それだけはキースがここ一ヵ月で学んだことだった。
「しかし・・本当に行くのか?」
「君だって、隣町の図書館の方が調べものしやすいと言っていただろ」
「それはそうだが・・」
薄暗い雲がかかり始めた空を見て、もう小一時間もすれば降るんじゃないか?と眉をひそめるキース。これから彼らは、それぞれのクラスで課せられたレポートの資料を求めて二駅先の州立図書館まで足を運ぶところだった。駅から図書館までは若干の距離を要した。しかしキースの足を鈍らせるのは、天候の悪さだけではなかった。
「大丈夫。雨が降れば、君の家で雨宿りさせてもらうから」
「・・何が大丈夫だ。はなからそれが狙いだろ」
「なんだ、僕に見られてやましいことがある部屋なのかい?」
「・・・・」
校門までと言いながら、未だに組んでいた腕をようやく振りほどくと、キースは返す言葉もなくそそくさと歩みを進めた。 キースは何を隠そう、図書館から程近い場所にマンションを借りていた。
「えらいね、親元を離れて一人暮らしなんて」
「べつに・・。単に転校の時期が悪くて、学園寮に入り損ねただけだ」
キースはノア学園から編入試験を受けてこのシャングリラ学園へ来ていた。
彼の両親は惑星ノアで仕事をしているため、キースは学園の支援を受けながら地球で一人生活していた。キースのもといたノア学園は、惑星ノアにおいては勿論、数多の星の学校の中でも飛びぬけた進学校だ。シャングリラ学園もまた、地球では名門の学校ではあるが学力的にはそれにやや劣る。
何故レベルを落とすようなところへわざわざ?と問われたことは数知れないが、キース自身、そのことに上手く答えられないでいた。

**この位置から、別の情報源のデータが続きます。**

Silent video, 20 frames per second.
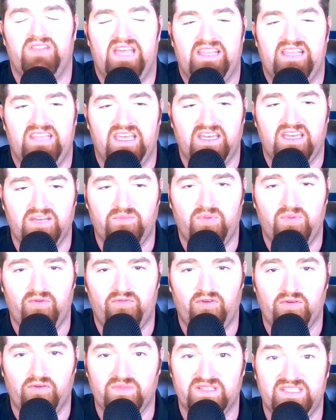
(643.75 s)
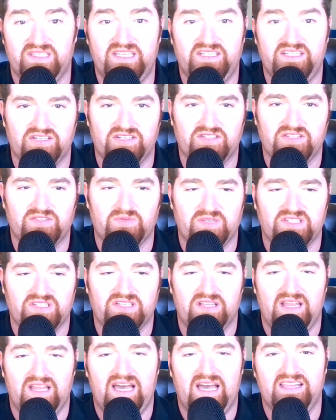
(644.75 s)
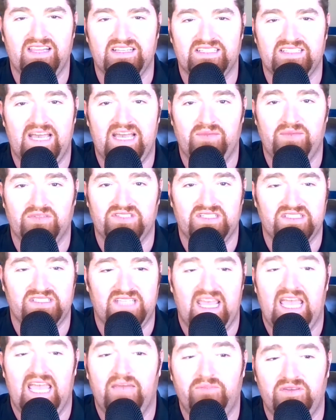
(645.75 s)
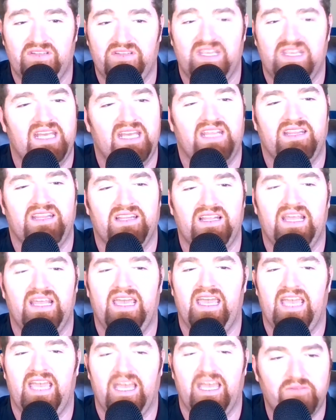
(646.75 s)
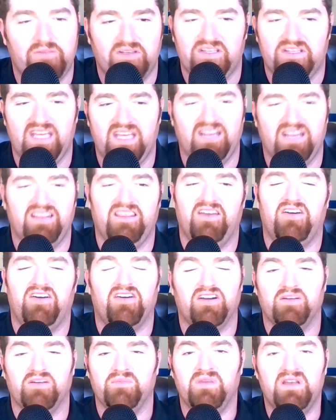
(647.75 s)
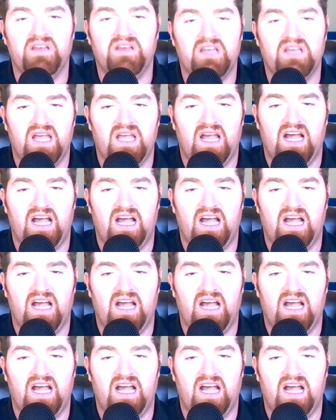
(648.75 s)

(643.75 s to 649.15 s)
so that they could perform the seizures, which a lot of the time was just amputating the leg, amputating the arm.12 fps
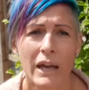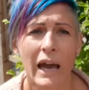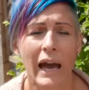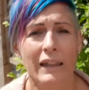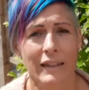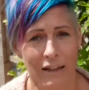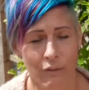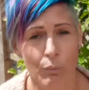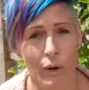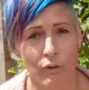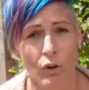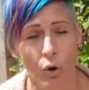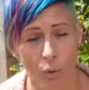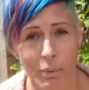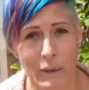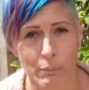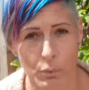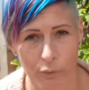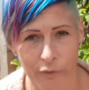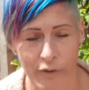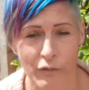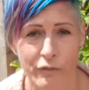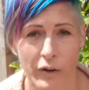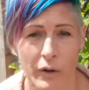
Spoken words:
And that's where a lot of people suffer.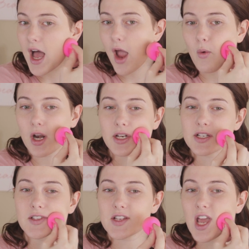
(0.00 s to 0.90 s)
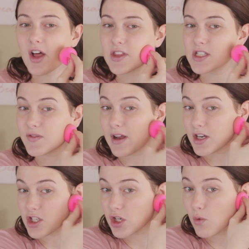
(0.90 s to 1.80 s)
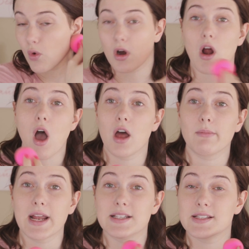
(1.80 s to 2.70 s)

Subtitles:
I wanted to see how this foundation wore on my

「君も変わり者だよね。ここへ編入するというと、強豪のサッカー部目当ての生徒ばかりなのに。だから僕も最初、君はてっきりサッカー部に入るのかと思ってたんだけど・・またどうしてここへ?」
サッカー部とキースという取り合わせがおかしかったのか、くすくすと笑うブルー。
むっとしながら、キースは数知れず問われたそれに、いつもどおり漠然と答えた。
「さあな、俺にもよくわからない」
「わからないのに編入試験受けたのかい?」
「・・・・・・笑うなよ」
「?」
いつもならそれで終わるはずの回答だが、ブルーが相手ならまた話は別だった。
誰にも、親しい友人のジョミーにすら明かしていない本音をキースは思わず吐露した。
「・・シャングリラ学園のポスターがノア学園にあったんだ」
「生徒募集のやつかい?」
「ああ、地球を背景にした・・」
「あ、あれ、僕が考えたんだよ。なかなかいいセンスだろ。・・それで?」
「・・あの地球に」
「?」
「・・・・・・呼ばれている気がした」
「・・・・・」
暫しの沈黙の後、忠告を無視して笑い出すブルーに、キースはやはり言うんじゃなかったと羞恥に染まる顔を押さえた。
「・・キースって、時々・・可愛いよね・・」
「っ・・降らないうちにとっとと行くぞ」
キースはぷいとそっぽを向くと、少し遅れるブルーの手をつかまえて駅へと急いだ。
(・・ねぇキース・・どこまで覚えてる?)
後ろのブルーが何か呟いたが、雨雲の運んできた強風にかき消された。
きっと自分をからかうための言葉だと、キースは改めて聞き返すことはなかった。